We, in North America, have this romantic perception of Italy as a country where everyone is living la dolce vita (the sweet life). We think of Italy as a nation where young professionals, tailored in the latest Armani fashions, steal away from work early to meet up with friends and gossip while sipping espresso at sidewalk cafes. We picture families frolicking on the beach, basking in the warmth and glow of the sun while eating gelato. We have this image where everyone is living life to the fullest without a care in the world.

The reality is quite different.

The day-to-day efficiency, transparency, clarity and accountability that we take for granted in North America simply does not exist in Italy, where bureaucratic delay, semantic nuance and outright corruption bedevils everyday life.

Far from a meritocracy, Italy is a society weighted down by what Italians call forte raccomandazione, a way of life that sees the average person only obtain and hold onto their job, buy a house, and advance in their career not on merit, but due to an insufferable mixture of equal parts nepotism and favouritism.

It is this systematic string-pulling, where you can only get ahead if you know someone in high places, that defines Italian society. In Italy, it's not what you know but whom you know that counts.

Everyday life is a struggle for the average Italian who doesn't have friends in high places, while benefactors of forte raccomandazione and those who have learned how to cheat the system are the ones that succeed.

This deteriorating state of life in Italy has led to a nation of disenchanted citizens who harbour anger and resentment against authority figures (most notably, politicians and the police) and are always looking for an outlet for their frustrations.

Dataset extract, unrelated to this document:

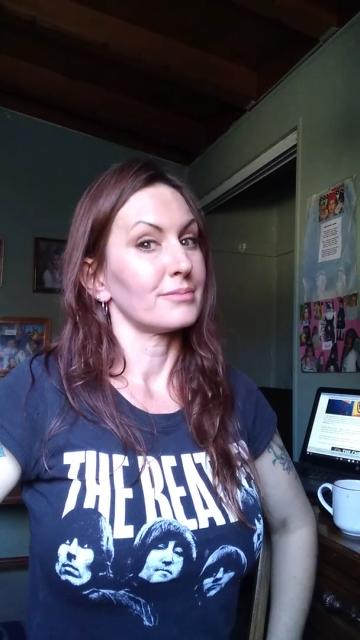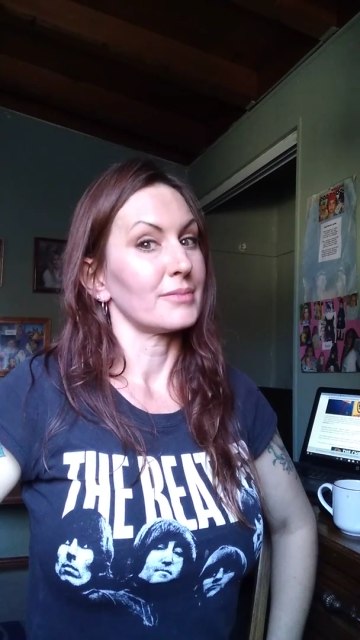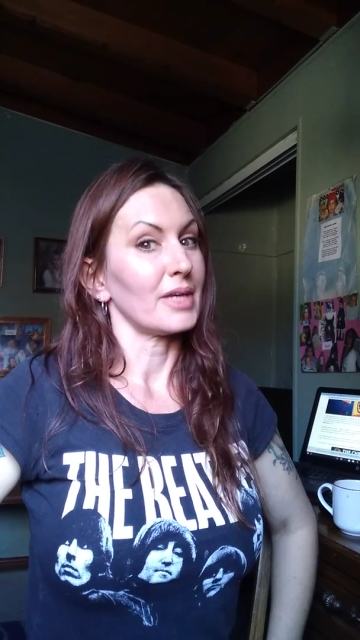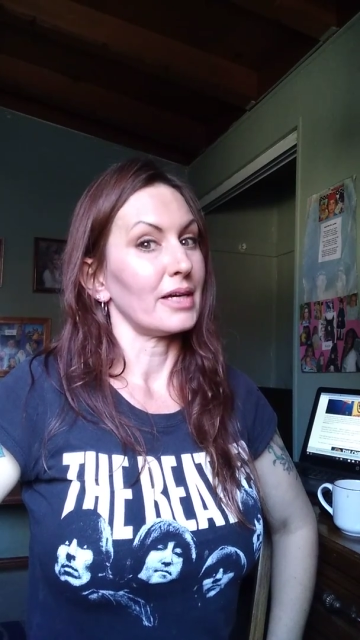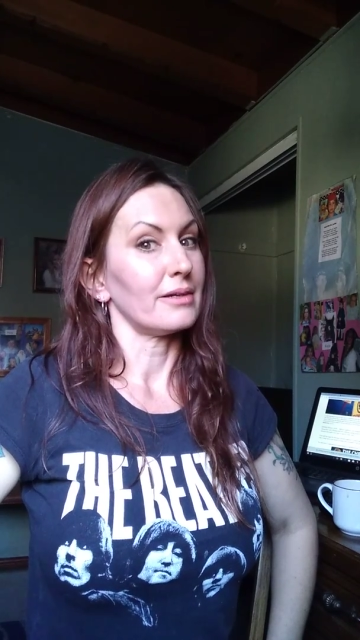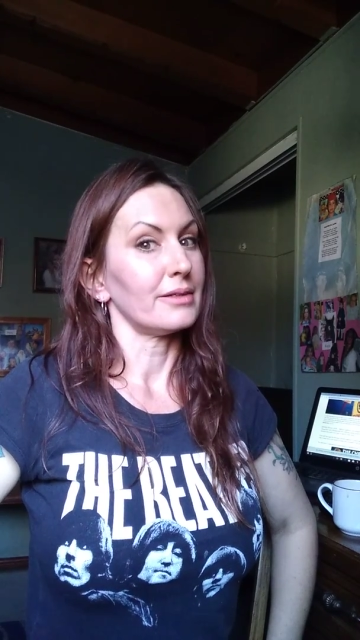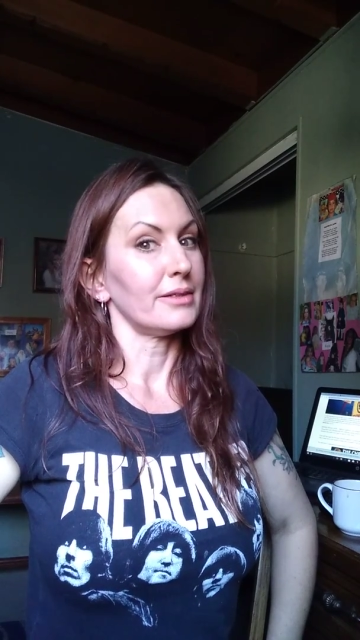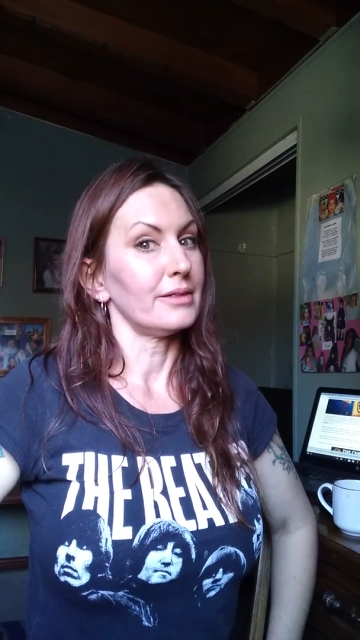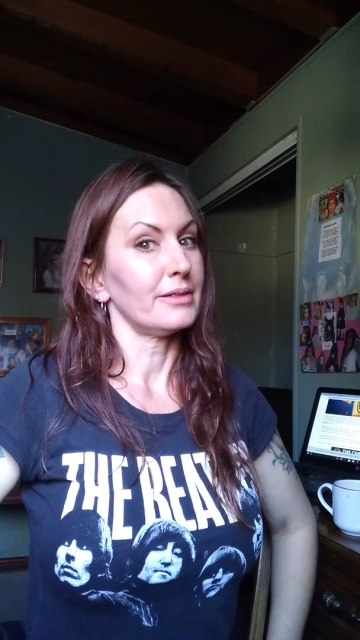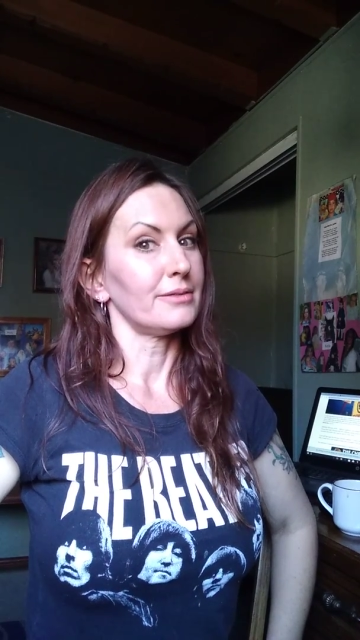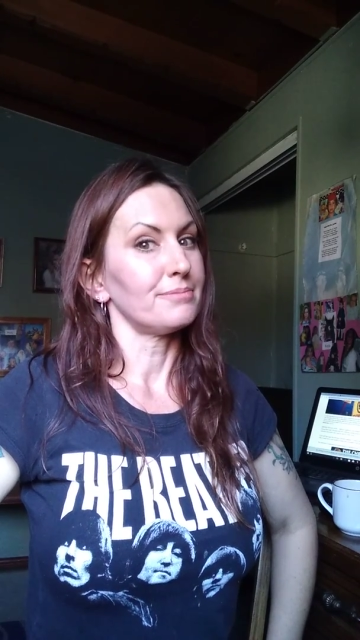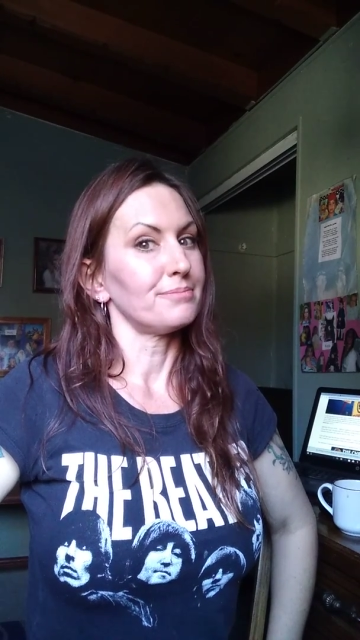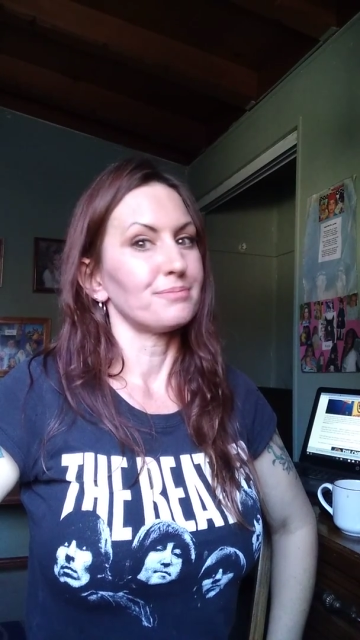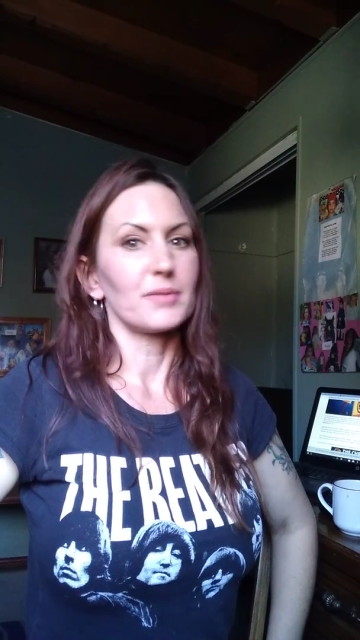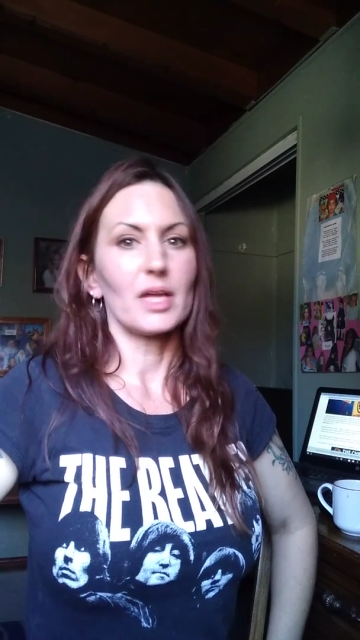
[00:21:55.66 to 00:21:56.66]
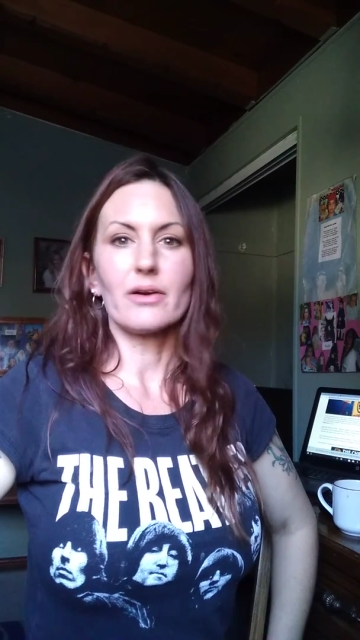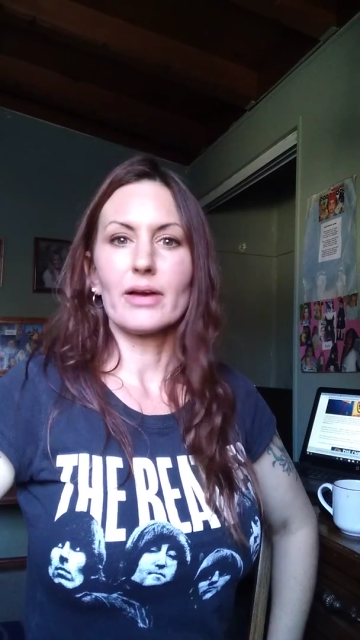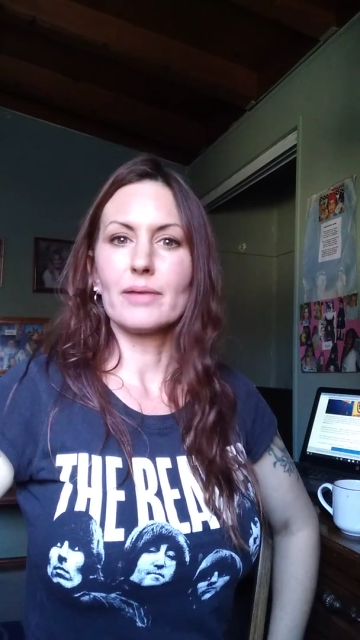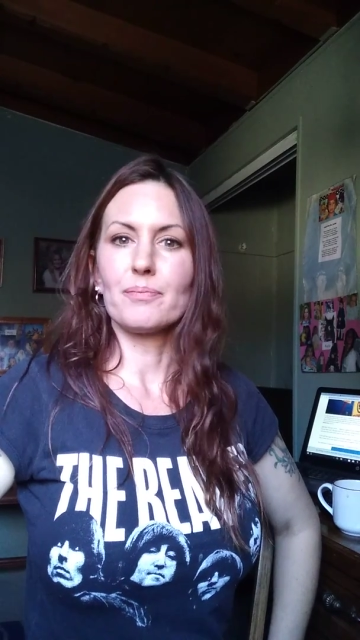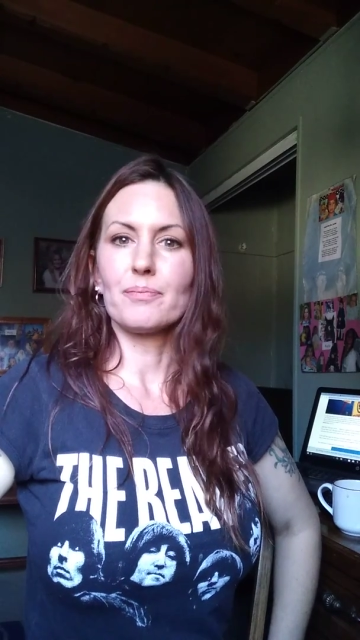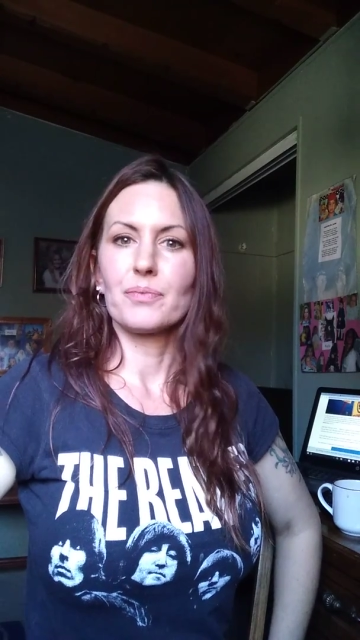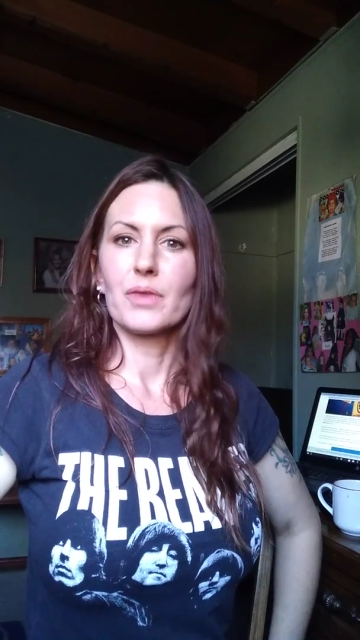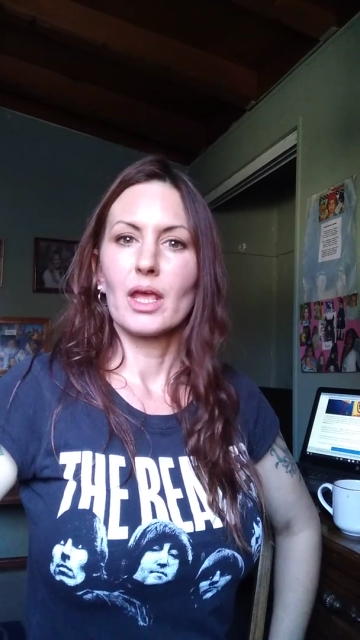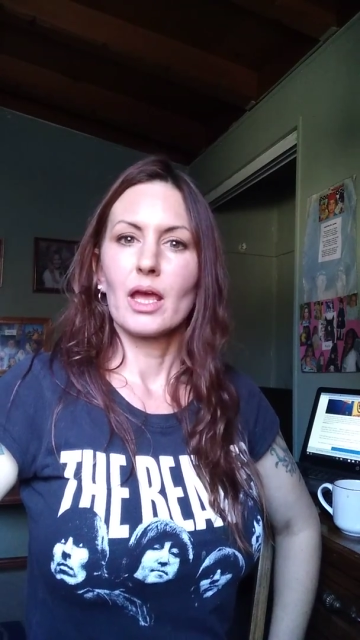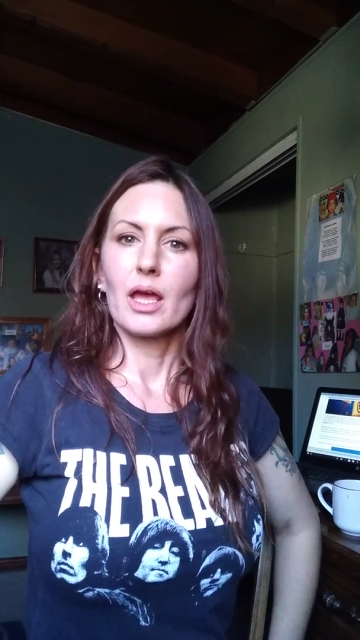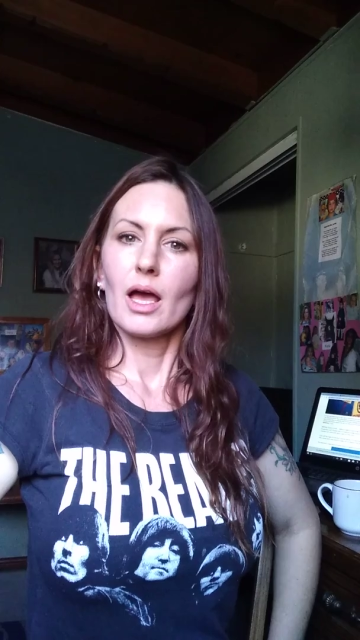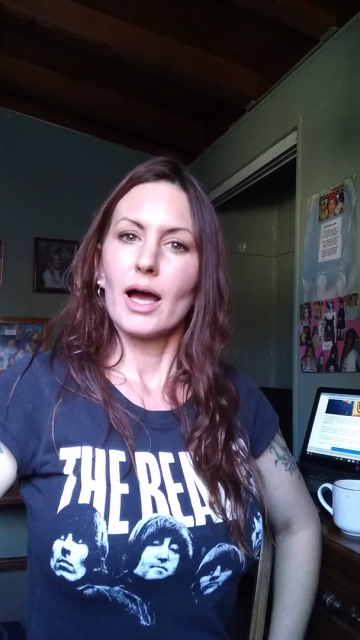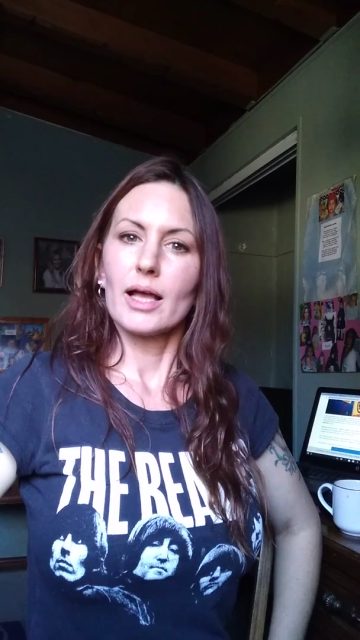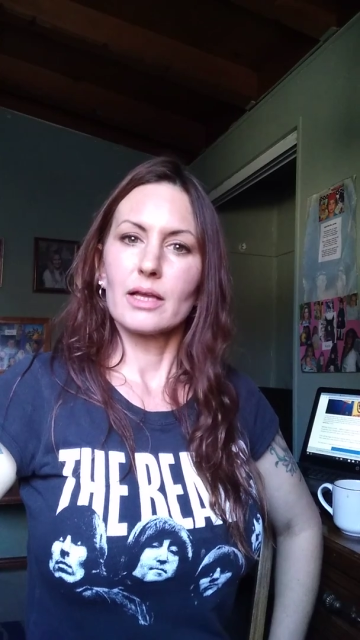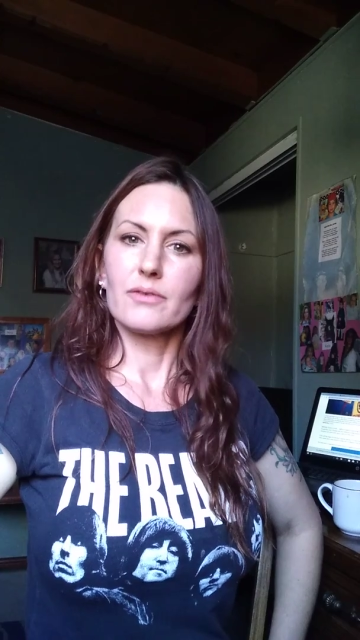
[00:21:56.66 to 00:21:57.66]
I don't know. All right.
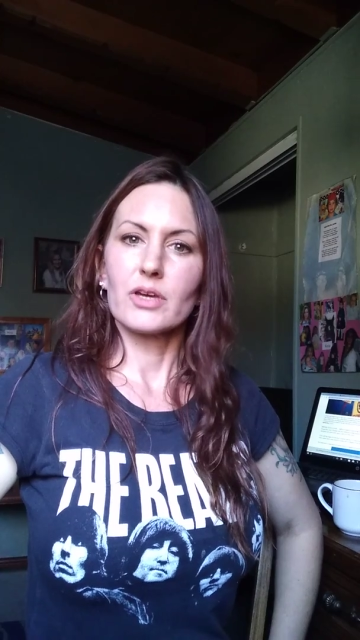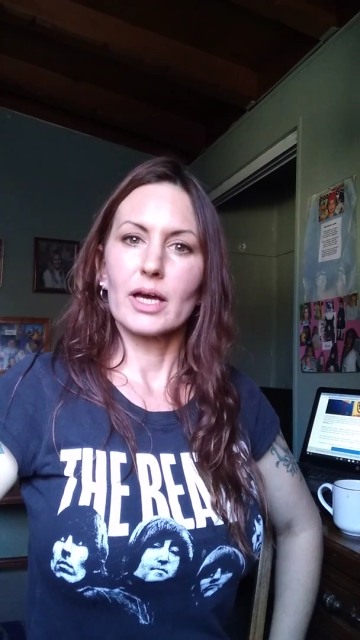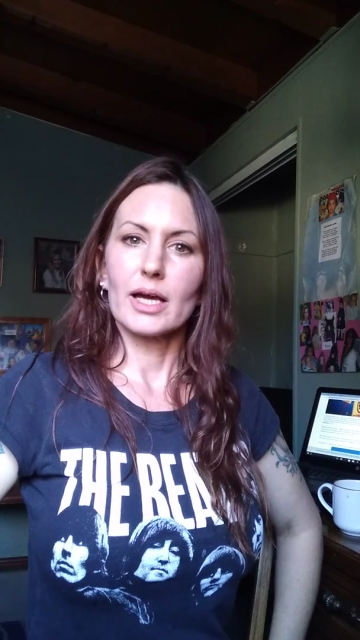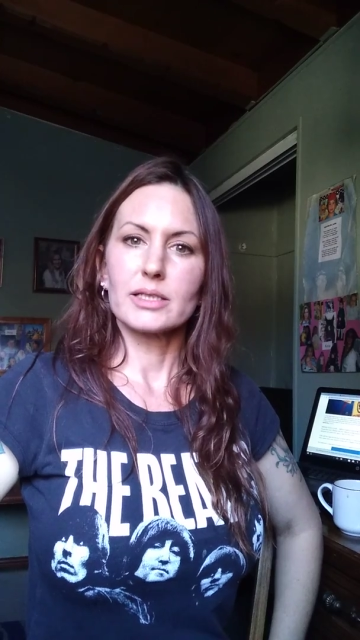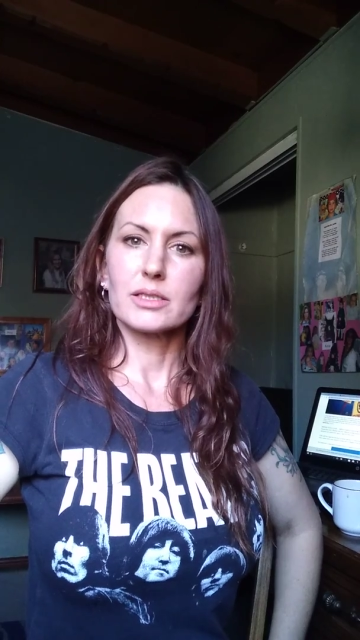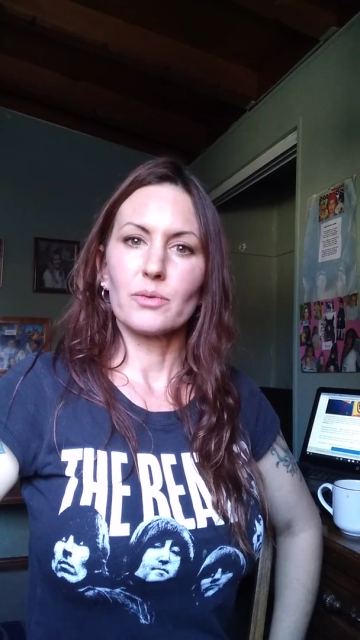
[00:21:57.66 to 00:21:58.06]
I love you guys.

It is within this context that a significant portion of the Italian population seeks solace in breaking the rules and taking shortcuts - be it tax evasion, swindling strangers, or bearing false witness against neighbours - as a form of rebellion.

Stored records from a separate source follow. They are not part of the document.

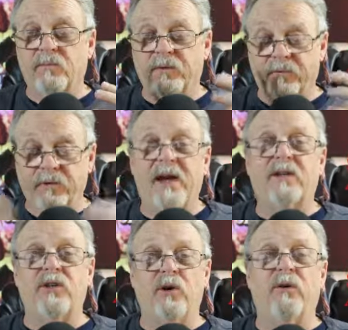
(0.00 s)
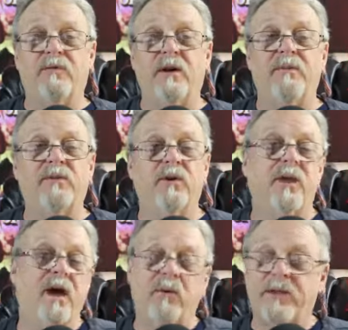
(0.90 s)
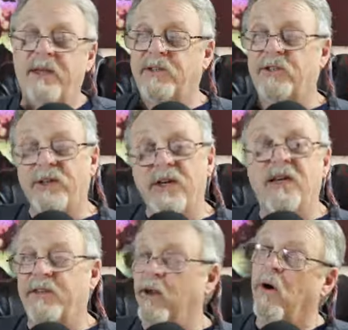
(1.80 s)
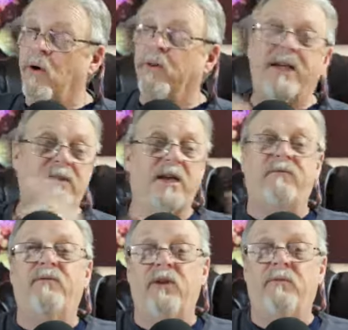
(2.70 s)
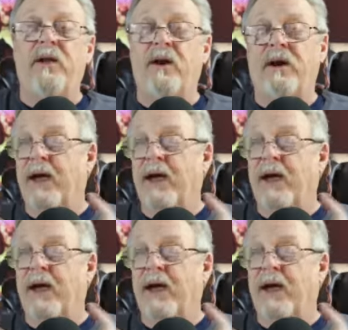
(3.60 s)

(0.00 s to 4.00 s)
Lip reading: reflect your film so that when they see it, they go, oh, that's that film there.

It should hardly come as a surprise, then, that soccer, the unifying cultural thread of life in Italy, is often the venue where people rail against the country's social problems.

This is why racist chants and banners are commonplace at Italian soccer games, why fans violently clash with police inside the stadiums, and why players are the targets of projectiles thrown by supporters from the stands.

It would be terribly irresponsible to paint all of Italy's people with this brushstroke, because most Italians (the butcher, the baker, and the candlestick maker) are honest and hard-working folks.

But there is no denying that a growing number of Italians do not feel bound by a personal sense of responsibility or moral obligation in how they choose to conduct themselves, preferring instead to find excuse after excuse that justifies their miscreant behaviour.

Italy can't even begin to fix the problems that bedevil Italian soccer until the more important issue of diagnosing and curing what ails Italian life is first addressed.